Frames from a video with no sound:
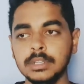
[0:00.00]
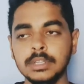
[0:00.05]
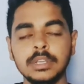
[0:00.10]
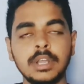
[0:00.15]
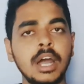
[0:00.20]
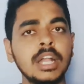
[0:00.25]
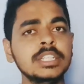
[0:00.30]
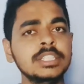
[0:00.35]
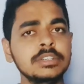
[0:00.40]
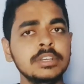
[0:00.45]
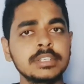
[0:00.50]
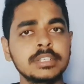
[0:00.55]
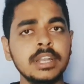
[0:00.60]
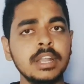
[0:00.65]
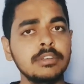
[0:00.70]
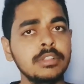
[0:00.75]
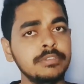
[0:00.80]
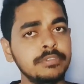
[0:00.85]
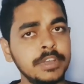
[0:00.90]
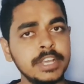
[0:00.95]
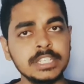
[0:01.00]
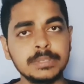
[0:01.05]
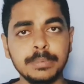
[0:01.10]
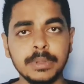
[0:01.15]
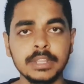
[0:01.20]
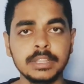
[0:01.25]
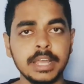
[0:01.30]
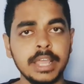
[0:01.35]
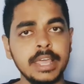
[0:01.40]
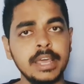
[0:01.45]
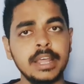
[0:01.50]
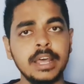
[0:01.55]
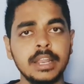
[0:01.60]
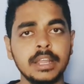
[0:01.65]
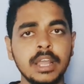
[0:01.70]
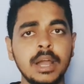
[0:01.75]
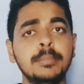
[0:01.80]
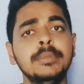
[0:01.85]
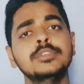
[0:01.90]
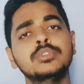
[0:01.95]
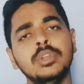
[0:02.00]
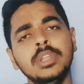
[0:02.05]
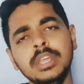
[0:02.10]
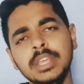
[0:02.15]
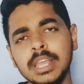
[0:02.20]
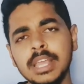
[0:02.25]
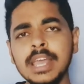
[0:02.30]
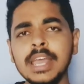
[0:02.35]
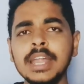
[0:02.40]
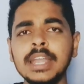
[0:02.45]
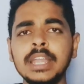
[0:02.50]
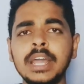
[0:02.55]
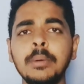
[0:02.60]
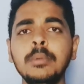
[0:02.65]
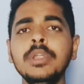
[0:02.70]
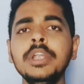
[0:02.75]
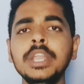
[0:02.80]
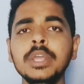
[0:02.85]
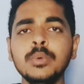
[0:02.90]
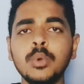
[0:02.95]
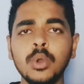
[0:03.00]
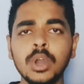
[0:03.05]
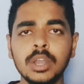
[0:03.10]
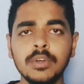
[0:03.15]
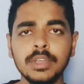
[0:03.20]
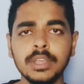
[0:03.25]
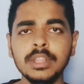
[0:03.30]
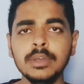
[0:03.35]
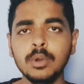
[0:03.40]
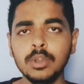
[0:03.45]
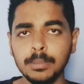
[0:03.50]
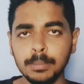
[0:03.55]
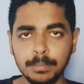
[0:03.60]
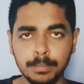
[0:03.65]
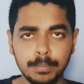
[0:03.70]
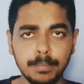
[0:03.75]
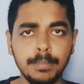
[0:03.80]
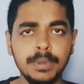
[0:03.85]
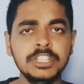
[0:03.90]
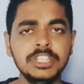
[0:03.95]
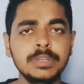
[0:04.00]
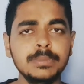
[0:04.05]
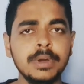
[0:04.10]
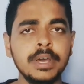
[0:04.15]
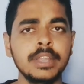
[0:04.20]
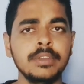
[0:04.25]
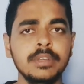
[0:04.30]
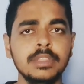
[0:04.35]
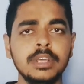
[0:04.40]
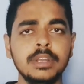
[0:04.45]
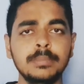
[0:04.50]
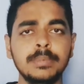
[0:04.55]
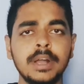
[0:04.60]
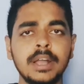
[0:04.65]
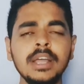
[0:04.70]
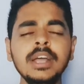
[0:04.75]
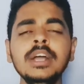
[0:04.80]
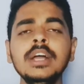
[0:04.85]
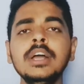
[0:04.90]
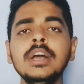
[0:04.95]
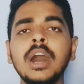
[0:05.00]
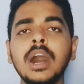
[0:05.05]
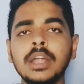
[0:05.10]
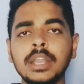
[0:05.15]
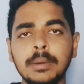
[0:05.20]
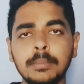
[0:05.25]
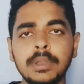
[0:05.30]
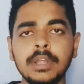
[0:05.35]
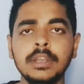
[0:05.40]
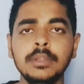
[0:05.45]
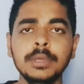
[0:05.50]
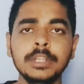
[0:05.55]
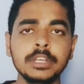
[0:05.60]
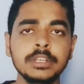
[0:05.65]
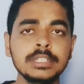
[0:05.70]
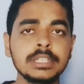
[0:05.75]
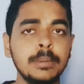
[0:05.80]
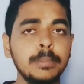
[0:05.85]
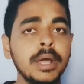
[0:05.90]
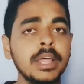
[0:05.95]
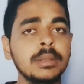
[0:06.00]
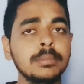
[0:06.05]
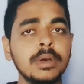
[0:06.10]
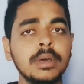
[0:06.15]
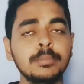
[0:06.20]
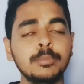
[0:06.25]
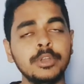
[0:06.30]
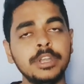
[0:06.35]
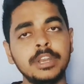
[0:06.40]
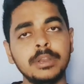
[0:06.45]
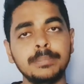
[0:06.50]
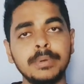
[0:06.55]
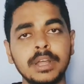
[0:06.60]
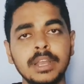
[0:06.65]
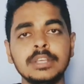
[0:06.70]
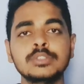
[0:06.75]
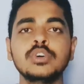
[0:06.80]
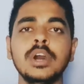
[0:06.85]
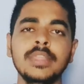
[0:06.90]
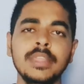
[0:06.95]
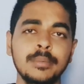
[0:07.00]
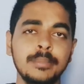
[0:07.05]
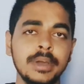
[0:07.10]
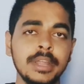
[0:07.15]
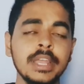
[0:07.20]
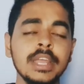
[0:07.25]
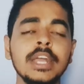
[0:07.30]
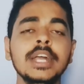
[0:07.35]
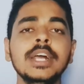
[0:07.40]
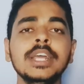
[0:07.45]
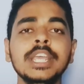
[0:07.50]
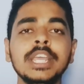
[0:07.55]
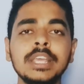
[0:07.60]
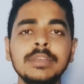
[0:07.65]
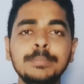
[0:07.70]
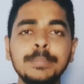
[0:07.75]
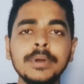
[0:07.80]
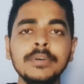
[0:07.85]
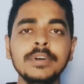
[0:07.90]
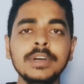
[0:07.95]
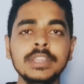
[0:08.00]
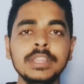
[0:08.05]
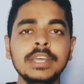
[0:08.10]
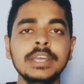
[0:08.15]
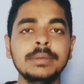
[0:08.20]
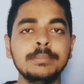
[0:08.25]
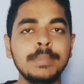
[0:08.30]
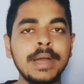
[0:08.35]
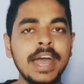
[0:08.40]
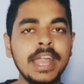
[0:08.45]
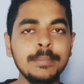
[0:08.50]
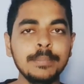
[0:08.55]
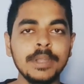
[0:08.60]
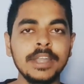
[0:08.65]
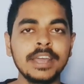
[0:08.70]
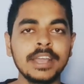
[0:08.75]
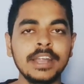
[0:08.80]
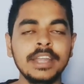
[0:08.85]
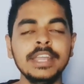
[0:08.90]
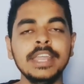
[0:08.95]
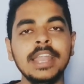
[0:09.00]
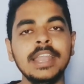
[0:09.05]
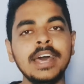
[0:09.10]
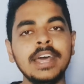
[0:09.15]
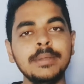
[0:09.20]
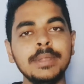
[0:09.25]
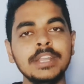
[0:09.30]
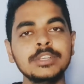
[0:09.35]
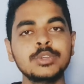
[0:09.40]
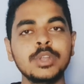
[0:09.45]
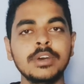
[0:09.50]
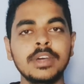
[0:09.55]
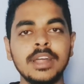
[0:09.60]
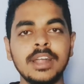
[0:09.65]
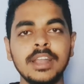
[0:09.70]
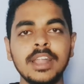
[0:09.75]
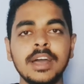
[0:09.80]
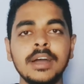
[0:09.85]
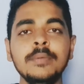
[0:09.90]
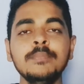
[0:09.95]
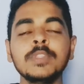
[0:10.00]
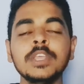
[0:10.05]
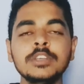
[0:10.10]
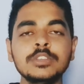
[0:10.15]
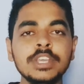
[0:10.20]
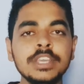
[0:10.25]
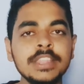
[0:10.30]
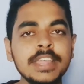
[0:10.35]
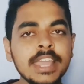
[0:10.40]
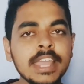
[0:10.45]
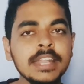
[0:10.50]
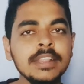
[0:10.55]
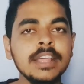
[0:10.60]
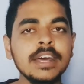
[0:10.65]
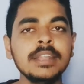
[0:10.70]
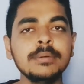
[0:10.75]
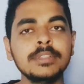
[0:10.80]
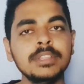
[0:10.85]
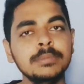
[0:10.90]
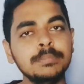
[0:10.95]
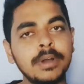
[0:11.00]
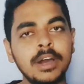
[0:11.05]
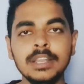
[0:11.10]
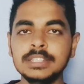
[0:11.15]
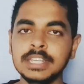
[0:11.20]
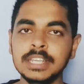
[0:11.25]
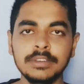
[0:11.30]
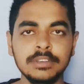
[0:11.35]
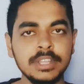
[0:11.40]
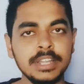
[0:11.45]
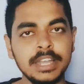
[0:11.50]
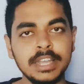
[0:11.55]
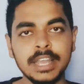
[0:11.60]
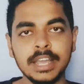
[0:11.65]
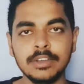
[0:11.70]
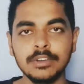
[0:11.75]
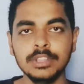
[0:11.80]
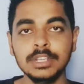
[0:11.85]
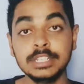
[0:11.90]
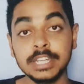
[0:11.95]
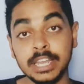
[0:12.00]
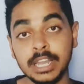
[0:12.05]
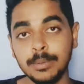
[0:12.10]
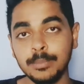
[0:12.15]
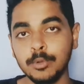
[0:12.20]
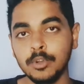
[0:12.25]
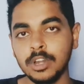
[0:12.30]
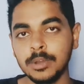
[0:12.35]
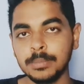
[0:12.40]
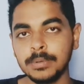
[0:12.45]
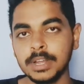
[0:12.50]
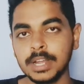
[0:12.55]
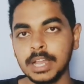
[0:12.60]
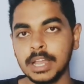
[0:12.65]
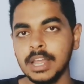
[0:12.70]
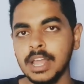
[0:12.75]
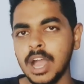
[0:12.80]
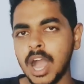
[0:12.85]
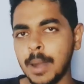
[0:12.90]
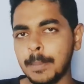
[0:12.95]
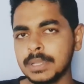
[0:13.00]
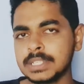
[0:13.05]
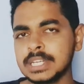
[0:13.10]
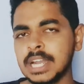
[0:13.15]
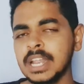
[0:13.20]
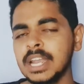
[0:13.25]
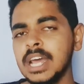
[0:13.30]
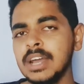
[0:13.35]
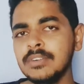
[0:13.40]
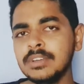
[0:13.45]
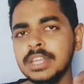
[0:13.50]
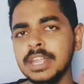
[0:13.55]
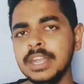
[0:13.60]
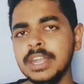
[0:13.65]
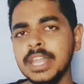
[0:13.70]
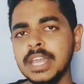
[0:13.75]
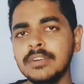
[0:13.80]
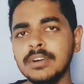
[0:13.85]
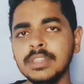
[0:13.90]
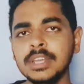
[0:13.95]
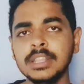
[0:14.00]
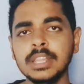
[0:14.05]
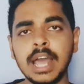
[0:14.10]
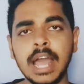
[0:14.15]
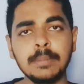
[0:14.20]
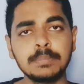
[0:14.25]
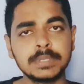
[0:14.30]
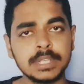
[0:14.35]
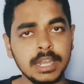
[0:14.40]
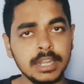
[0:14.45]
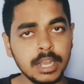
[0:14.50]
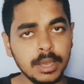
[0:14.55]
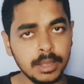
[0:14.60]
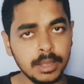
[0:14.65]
கான்சிக்வன்ஸ்லாம் நான் வந்து ஃபேஸ் பண்ண தயாராக இருக்கேன் அப்படின்னு சொல்லி டபிள்யூடிஓங்கிறவங்க வந்து ஒரு பிரிட்ஜ் மாதிரி வந்திருப்பாங்க நம்ம ரெண்டு பேருக்கு சமாதானமாக போயிட்டு இருப்பாங்களா ஸோ அந்த மாதிரி இப்போ வந்து பேன் பண்ணிட்டாங்கட்டி எல்லாரும் என்ன சொல்ல வராங்கன்னா ஸோ இதே தானே வந்து பாலிசியை வந்து இந்தியாவுக்கு வந்து சைனா போட்டிருப்பாங்க அப்போ சடனாக வந்து இந்தியா வந்து அந்த ஆப்ஸில்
+-------+
* [Try it]: Pictures do not belong in the copy. Please reproduce the entries above exactly otherwise.

* [Output]:
Frames from a video with no sound:
[0:00.00]
[0:00.05]
[0:00.10]
[0:00.15]
[0:00.20]
[0:00.25]
[0:00.30]
[0:00.35]
[0:00.40]
[0:00.45]
[0:00.50]
[0:00.55]
[0:00.60]
[0:00.65]
[0:00.70]
[0:00.75]
[0:00.80]
[0:00.85]
[0:00.90]
[0:00.95]
[0:01.00]
[0:01.05]
[0:01.10]
[0:01.15]
[0:01.20]
[0:01.25]
[0:01.30]
[0:01.35]
[0:01.40]
[0:01.45]
[0:01.50]
[0:01.55]
[0:01.60]
[0:01.65]
[0:01.70]
[0:01.75]
[0:01.80]
[0:01.85]
[0:01.90]
[0:01.95]
[0:02.00]
[0:02.05]
[0:02.10]
[0:02.15]
[0:02.20]
[0:02.25]
[0:02.30]
[0:02.35]
[0:02.40]
[0:02.45]
[0:02.50]
[0:02.55]
[0:02.60]
[0:02.65]
[0:02.70]
[0:02.75]
[0:02.80]
[0:02.85]
[0:02.90]
[0:02.95]
[0:03.00]
[0:03.05]
[0:03.10]
[0:03.15]
[0:03.20]
[0:03.25]
[0:03.30]
[0:03.35]
[0:03.40]
[0:03.45]
[0:03.50]
[0:03.55]
[0:03.60]
[0:03.65]
[0:03.70]
[0:03.75]
[0:03.80]
[0:03.85]
[0:03.90]
[0:03.95]
[0:04.00]
[0:04.05]
[0:04.10]
[0:04.15]
[0:04.20]
[0:04.25]
[0:04.30]
[0:04.35]
[0:04.40]
[0:04.45]
[0:04.50]
[0:04.55]
[0:04.60]
[0:04.65]
[0:04.70]
[0:04.75]
[0:04.80]
[0:04.85]
[0:04.90]
[0:04.95]
[0:05.00]
[0:05.05]
[0:05.10]
[0:05.15]
[0:05.20]
[0:05.25]
[0:05.30]
[0:05.35]
[0:05.40]
[0:05.45]
[0:05.50]
[0:05.55]
[0:05.60]
[0:05.65]
[0:05.70]
[0:05.75]
[0:05.80]
[0:05.85]
[0:05.90]
[0:05.95]
[0:06.00]
[0:06.05]
[0:06.10]
[0:06.15]
[0:06.20]
[0:06.25]
[0:06.30]
[0:06.35]
[0:06.40]
[0:06.45]
[0:06.50]
[0:06.55]
[0:06.60]
[0:06.65]
[0:06.70]
[0:06.75]
[0:06.80]
[0:06.85]
[0:06.90]
[0:06.95]
[0:07.00]
[0:07.05]
[0:07.10]
[0:07.15]
[0:07.20]
[0:07.25]
[0:07.30]
[0:07.35]
[0:07.40]
[0:07.45]
[0:07.50]
[0:07.55]
[0:07.60]
[0:07.65]
[0:07.70]
[0:07.75]
[0:07.80]
[0:07.85]
[0:07.90]
[0:07.95]
[0:08.00]
[0:08.05]
[0:08.10]
[0:08.15]
[0:08.20]
[0:08.25]
[0:08.30]
[0:08.35]
[0:08.40]
[0:08.45]
[0:08.50]
[0:08.55]
[0:08.60]
[0:08.65]
[0:08.70]
[0:08.75]
[0:08.80]
[0:08.85]
[0:08.90]
[0:08.95]
[0:09.00]
[0:09.05]
[0:09.10]
[0:09.15]
[0:09.20]
[0:09.25]
[0:09.30]
[0:09.35]
[0:09.40]
[0:09.45]
[0:09.50]
[0:09.55]
[0:09.60]
[0:09.65]
[0:09.70]
[0:09.75]
[0:09.80]
[0:09.85]
[0:09.90]
[0:09.95]
[0:10.00]
[0:10.05]
[0:10.10]
[0:10.15]
[0:10.20]
[0:10.25]
[0:10.30]
[0:10.35]
[0:10.40]
[0:10.45]
[0:10.50]
[0:10.55]
[0:10.60]
[0:10.65]
[0:10.70]
[0:10.75]
[0:10.80]
[0:10.85]
[0:10.90]
[0:10.95]
[0:11.00]
[0:11.05]
[0:11.10]
[0:11.15]
[0:11.20]
[0:11.25]
[0:11.30]
[0:11.35]
[0:11.40]
[0:11.45]
[0:11.50]
[0:11.55]
[0:11.60]
[0:11.65]
[0:11.70]
[0:11.75]
[0:11.80]
[0:11.85]
[0:11.90]
[0:11.95]
[0:12.00]
[0:12.05]
[0:12.10]
[0:12.15]
[0:12.20]
[0:12.25]
[0:12.30]
[0:12.35]
[0:12.40]
[0:12.45]
[0:12.50]
[0:12.55]
[0:12.60]
[0:12.65]
[0:12.70]
[0:12.75]
[0:12.80]
[0:12.85]
[0:12.90]
[0:12.95]
[0:13.00]
[0:13.05]
[0:13.10]
[0:13.15]
[0:13.20]
[0:13.25]
[0:13.30]
[0:13.35]
[0:13.40]
[0:13.45]
[0:13.50]
[0:13.55]
[0:13.60]
[0:13.65]
[0:13.70]
[0:13.75]
[0:13.80]
[0:13.85]
[0:13.90]
[0:13.95]
[0:14.00]
[0:14.05]
[0:14.10]
[0:14.15]
[0:14.20]
[0:14.25]
[0:14.30]
[0:14.35]
[0:14.40]
[0:14.45]
[0:14.50]
[0:14.55]
[0:14.60]
[0:14.65]
கான்சிக்வன்ஸ்லாம் நான் வந்து ஃபேஸ் பண்ண தயாராக இருக்கேன் அப்படின்னு சொல்லி டபிள்யூடிஓங்கிறவங்க வந்து ஒரு பிரிட்ஜ் மாதிரி வந்திருப்பாங்க நம்ம ரெண்டு பேருக்கு சமாதானமாக போயிட்டு இருப்பாங்களா ஸோ அந்த மாதிரி இப்போ வந்து பேன் பண்ணிட்டாங்கட்டி எல்லாரும் என்ன சொல்ல வராங்கன்னா ஸோ இதே தானே வந்து பாலிசியை வந்து இந்தியாவுக்கு வந்து சைனா போட்டிருப்பாங்க அப்போ சடனாக வந்து இந்தியா வந்து அந்த ஆப்ஸில்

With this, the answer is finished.